Stratton and Todd paused to squint at him, unsure what he had said.
‘Perimeter buoy!’ Paul repeated, cupping a hand around his mouth.
Stratton gave him the thumbs-up and crouched to carry out a final check on the contents of the bundle before clipping it shut. It contained a mixed-gas partial re-breather diving system with extra-large gas bottles and a full-face mask, a set of extra-long glide fins, a digital depth gauge with a pre-programmed ascent schedule and depth alarms, a strobe system, a flashlight, an inflation jacket with an expandable bladder that could reach the size of a VW Beetle when filled and a transponder which he turned on. A small, intense blue LED light blinked slowly on and off and Stratton closed the flap of the bag and clipped together a single large buckle, yanking it hard to ensure that it was secure.
‘How long will that set give you?’ Todd asked, blowing through one of his clenched hands to warm it.
‘Ten hours,’ Stratton said.
‘Is that how long it takes to decompress?’
‘There’s a couple of hours to play with.’
Todd shook his soaked head inside his yellow hood. ‘First you have to swim and find this thing, then open it, turn it on, put the mask on and all that. It sounds impossible.’

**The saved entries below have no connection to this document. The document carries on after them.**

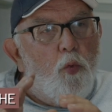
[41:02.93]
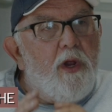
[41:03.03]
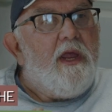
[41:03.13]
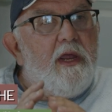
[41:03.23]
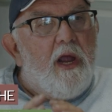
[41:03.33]

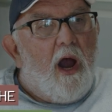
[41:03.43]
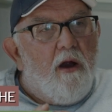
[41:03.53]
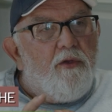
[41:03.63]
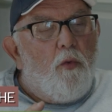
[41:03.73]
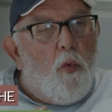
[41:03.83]
we
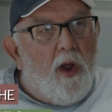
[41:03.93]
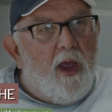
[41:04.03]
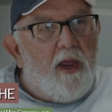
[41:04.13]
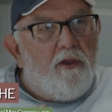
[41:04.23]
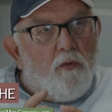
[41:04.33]
are the
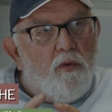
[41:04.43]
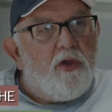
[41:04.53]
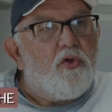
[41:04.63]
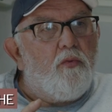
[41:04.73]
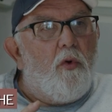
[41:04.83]
way, the
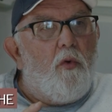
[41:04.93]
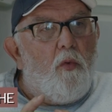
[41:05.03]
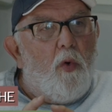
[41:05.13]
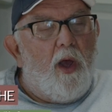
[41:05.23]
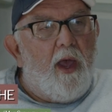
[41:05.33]
ritual
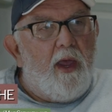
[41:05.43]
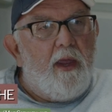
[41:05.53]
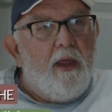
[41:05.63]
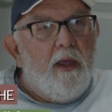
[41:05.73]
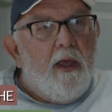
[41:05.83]

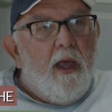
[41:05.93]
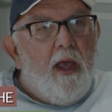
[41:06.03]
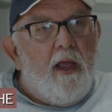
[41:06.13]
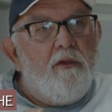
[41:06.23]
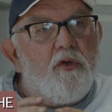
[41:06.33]
way.
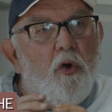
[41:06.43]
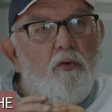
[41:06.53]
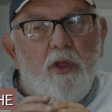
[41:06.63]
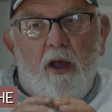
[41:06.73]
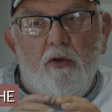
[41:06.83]
And so
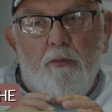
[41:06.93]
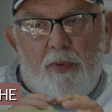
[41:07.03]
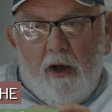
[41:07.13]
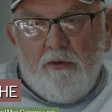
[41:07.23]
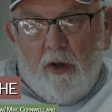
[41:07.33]
now they're
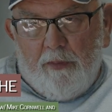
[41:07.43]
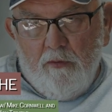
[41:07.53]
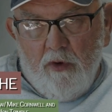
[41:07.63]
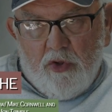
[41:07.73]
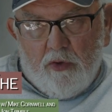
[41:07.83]
bound up
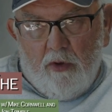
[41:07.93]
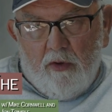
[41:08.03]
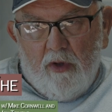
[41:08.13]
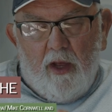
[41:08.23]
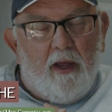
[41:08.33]
in
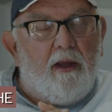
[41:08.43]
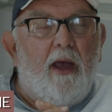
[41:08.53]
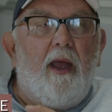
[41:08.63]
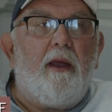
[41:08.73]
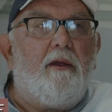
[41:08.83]
ritual.
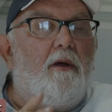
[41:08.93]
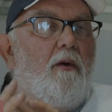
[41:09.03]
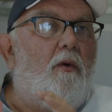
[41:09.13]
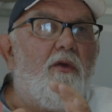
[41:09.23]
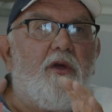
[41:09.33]

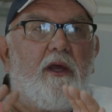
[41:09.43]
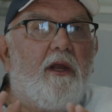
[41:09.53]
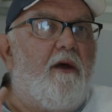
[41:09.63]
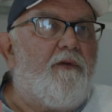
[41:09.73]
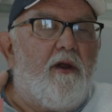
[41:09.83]
Once I get
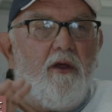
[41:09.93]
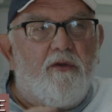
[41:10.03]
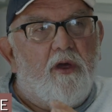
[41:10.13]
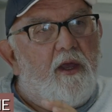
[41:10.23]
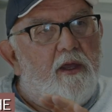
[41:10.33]
off on
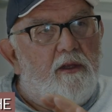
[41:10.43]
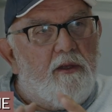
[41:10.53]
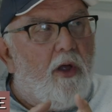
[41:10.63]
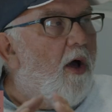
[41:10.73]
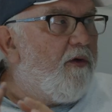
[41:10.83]
this, I get lost.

‘The toggles glow in water - that’ll make it easy to find. One tug and the bag opens. The set’s already pressured up. All I have to do is put the teat in my mouth and breathe.’

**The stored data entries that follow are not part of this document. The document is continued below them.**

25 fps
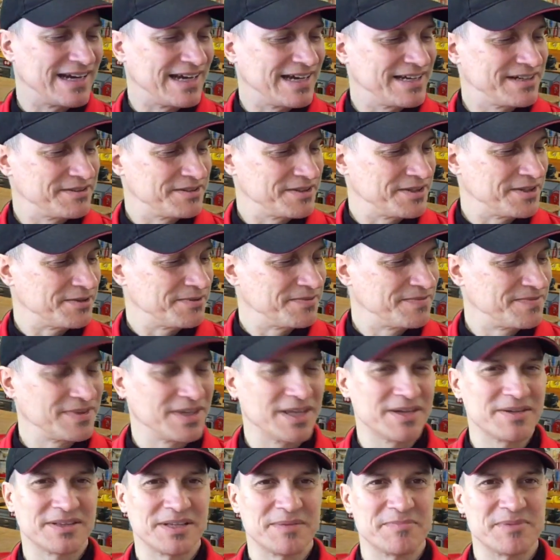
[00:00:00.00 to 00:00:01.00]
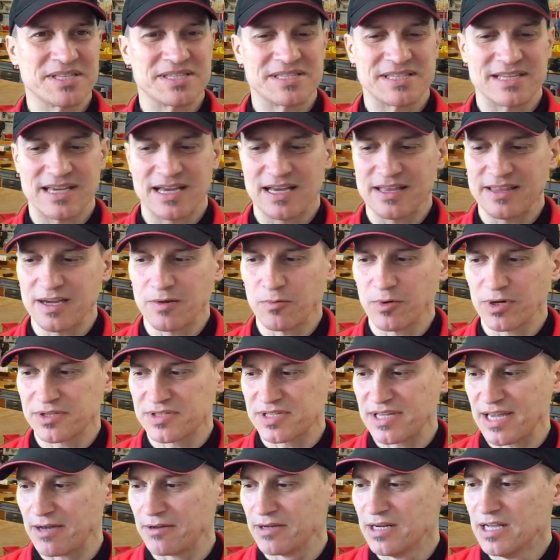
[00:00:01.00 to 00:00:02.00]
I don't know. Let me see how that works
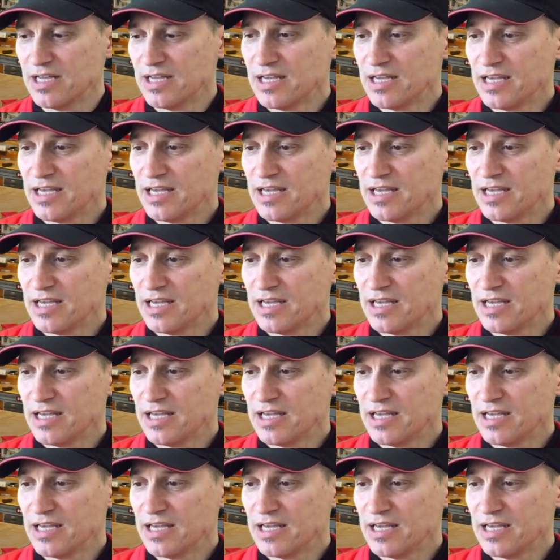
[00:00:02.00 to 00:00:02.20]
out.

Todd remained unconvinced. ‘And you’ve got to do all that on one breath.’
‘The main umbilical’s only thirty metres from the ferry dock,’ Stratton said, attaching the end of a long nylon line to a strongpoint on the bag. ‘I should be able to make that.’
‘Without a face mask?’
‘I can’t miss the umbilical. It’s a metre thick. This line’ll be looped around the bottom of it. I find the umbilical, I find the line, I find the bag.’ Stratton was running through the scenario in order to convince himself as much as Todd that it was possible.
‘And what about your d
ecompression stops? You have to hang about at certain depths for hours.’

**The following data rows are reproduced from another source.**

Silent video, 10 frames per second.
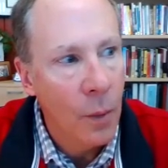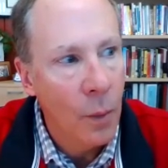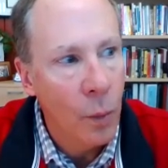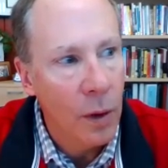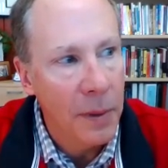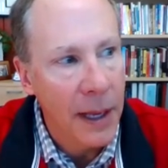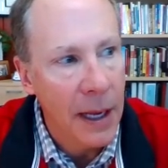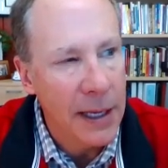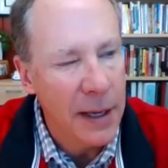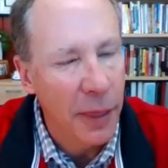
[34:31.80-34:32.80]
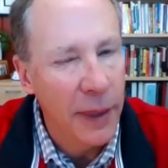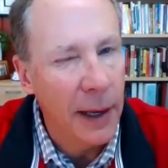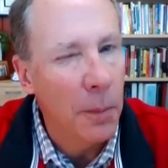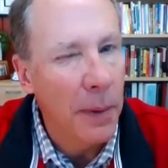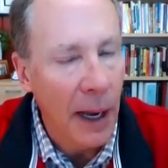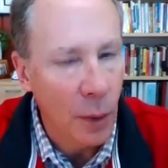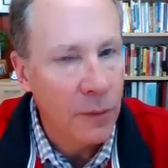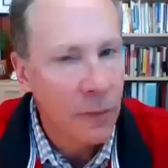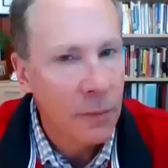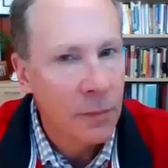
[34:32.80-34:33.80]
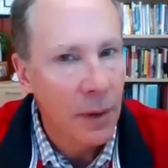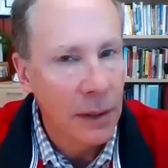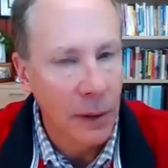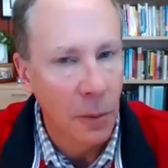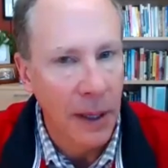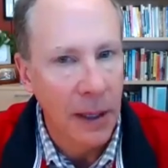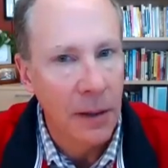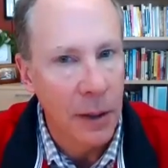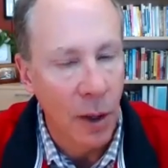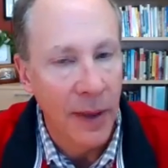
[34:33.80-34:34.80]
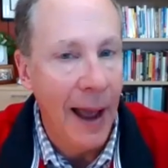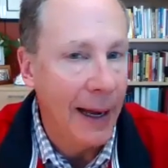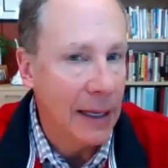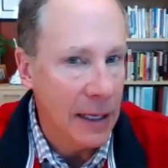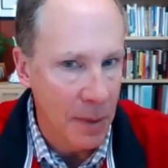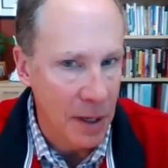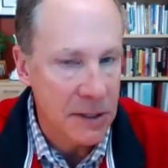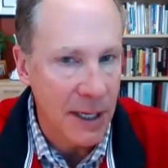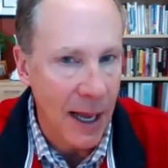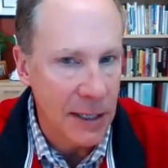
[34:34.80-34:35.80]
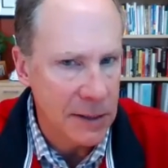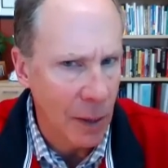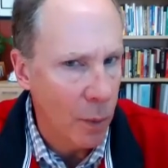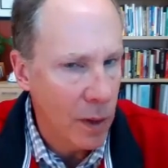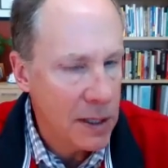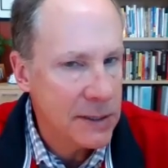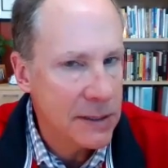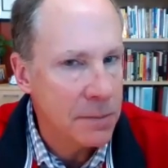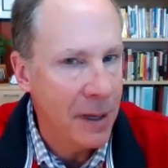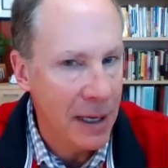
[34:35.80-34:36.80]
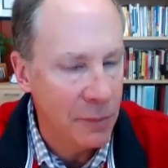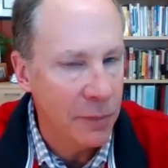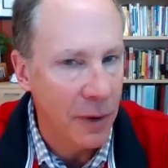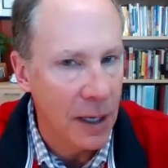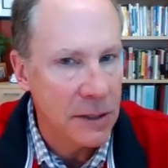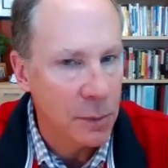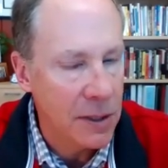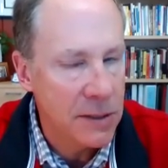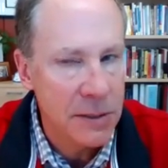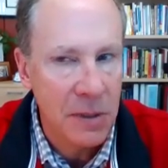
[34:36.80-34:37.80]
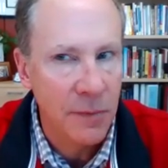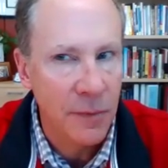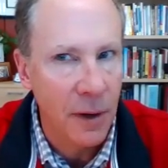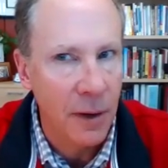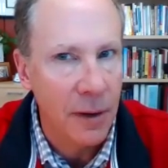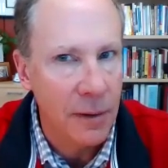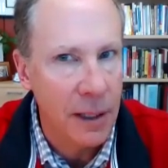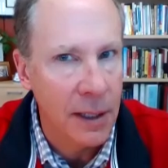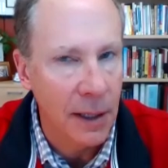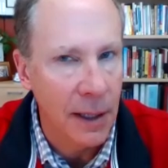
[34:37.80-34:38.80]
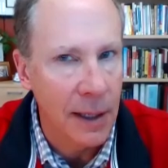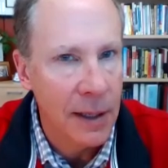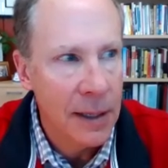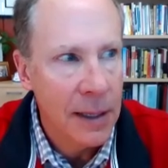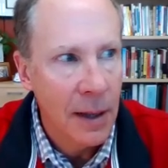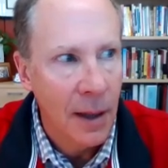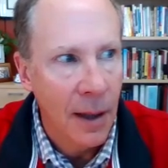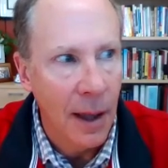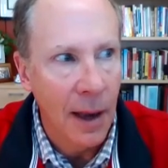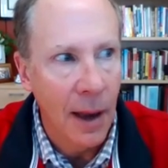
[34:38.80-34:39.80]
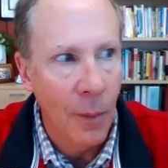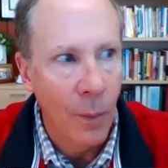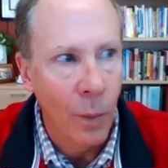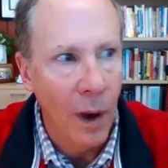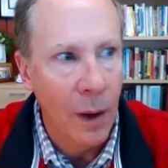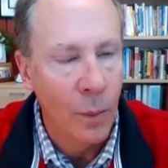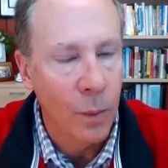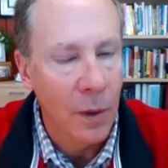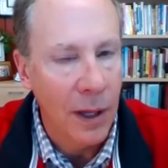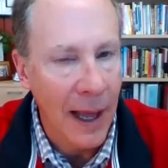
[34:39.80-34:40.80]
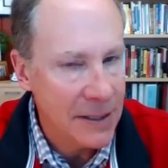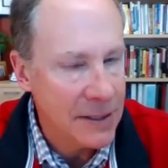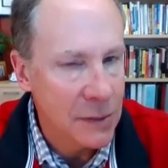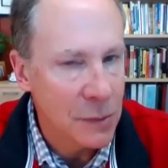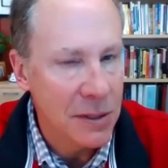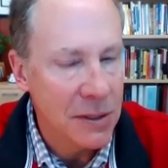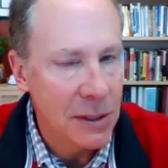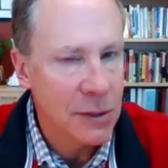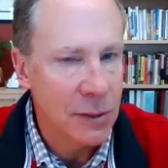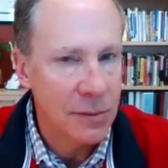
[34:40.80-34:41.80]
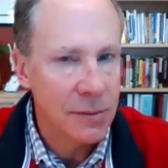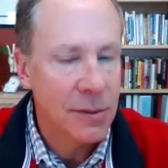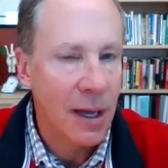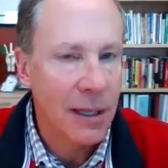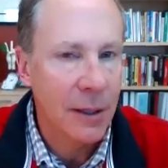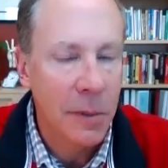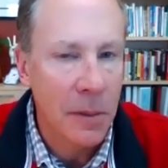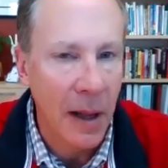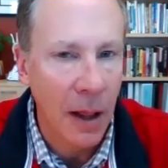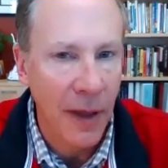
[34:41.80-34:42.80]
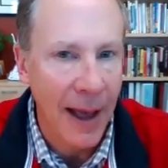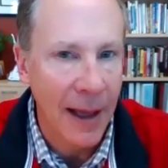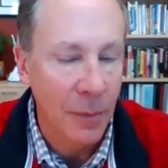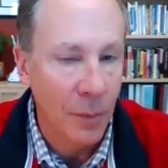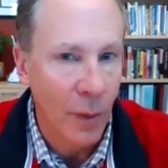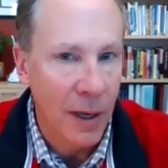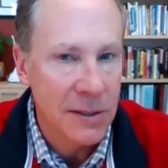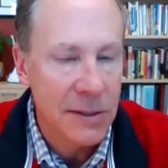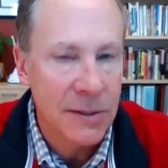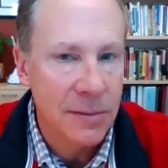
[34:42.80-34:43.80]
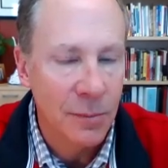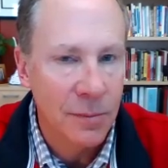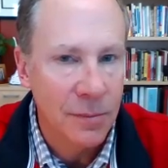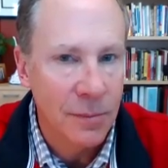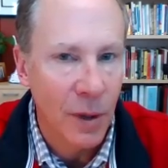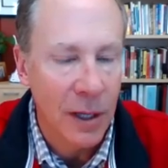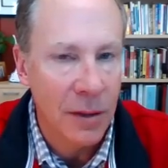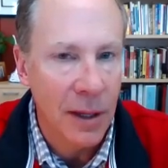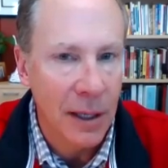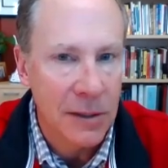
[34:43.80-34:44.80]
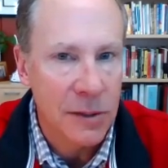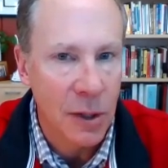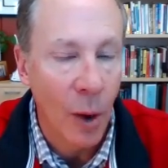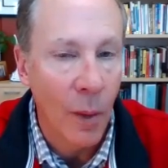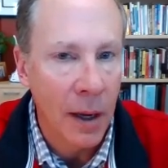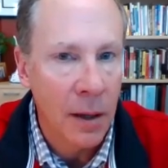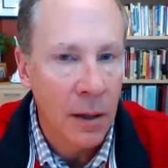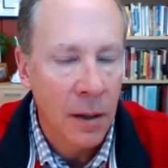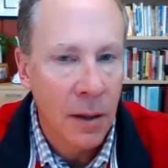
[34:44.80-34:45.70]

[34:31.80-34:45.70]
we're beginning to think about a little bit, on the academic side. It's like, what does this mean for us? What does this mean for our curricula, and what classes we teach? So talk a little bit about that and what you think it's going.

‘I’ll be going up the umbilical, attached to it by the line. The depth gauge is pre-set to the dive stops. I simply tie myself off at each depth and wait. It’ll be boring but it’ll work.’
‘You’ll either drown or freeze to death.’
‘It’s a living.’
‘You’re bloody mad - with all due respect.’
‘Truth is, if I have to depend on this lot to get out of there I’m screwed anyway.’
‘I can’t tell when you’re joking or being serious.’
‘I lost track years ago.’
‘So why’re we going to all this trouble?’ Todd persisted.
‘Every op has to have emergency RVS.’
‘What?’
‘Rendezvouses to head for if everything goes wrong . . . even if they’re tough to get to.’
‘Impossible, more like.’
‘Don’t dramatise. It irritates me.’
Todd looked apologetic. ‘Sorry . . . You’re right. It’s not impossible - just very, very dodgy.’
‘As long as it’s theoretically possible it allows them to blame me if I don’t make it.’
Todd looked bemused. ‘Who?’
‘Them who tell us what to do.’
‘Sorry, I’m confused.’
‘For us, on the ground, it’s all about how we’re going to do the job. For the suits who send us out it’s all about win or lose, success or failure, blame and responsibility, medals and demotions.’
‘But no one expects you to pull this off anyway. The person who ordered it will surely take the fall.’
‘He’ll take the blame. But then there’s the blame and the real blame. If I screw up it’ll be my fault . . . Check that line can pay out without catching on anything.’
Todd obeyed but remained puzzled. ‘Then you’re even more insane,’ he decided.
‘Perimeter buoy port side!’ Paul called out from the bridge.
Stratton went to the side of the boat to see the large red metal buoy holding firm in the heavy sea just ahead. Below the flashing beacon was an illuminated sign warning anyone against trespassing beyond it.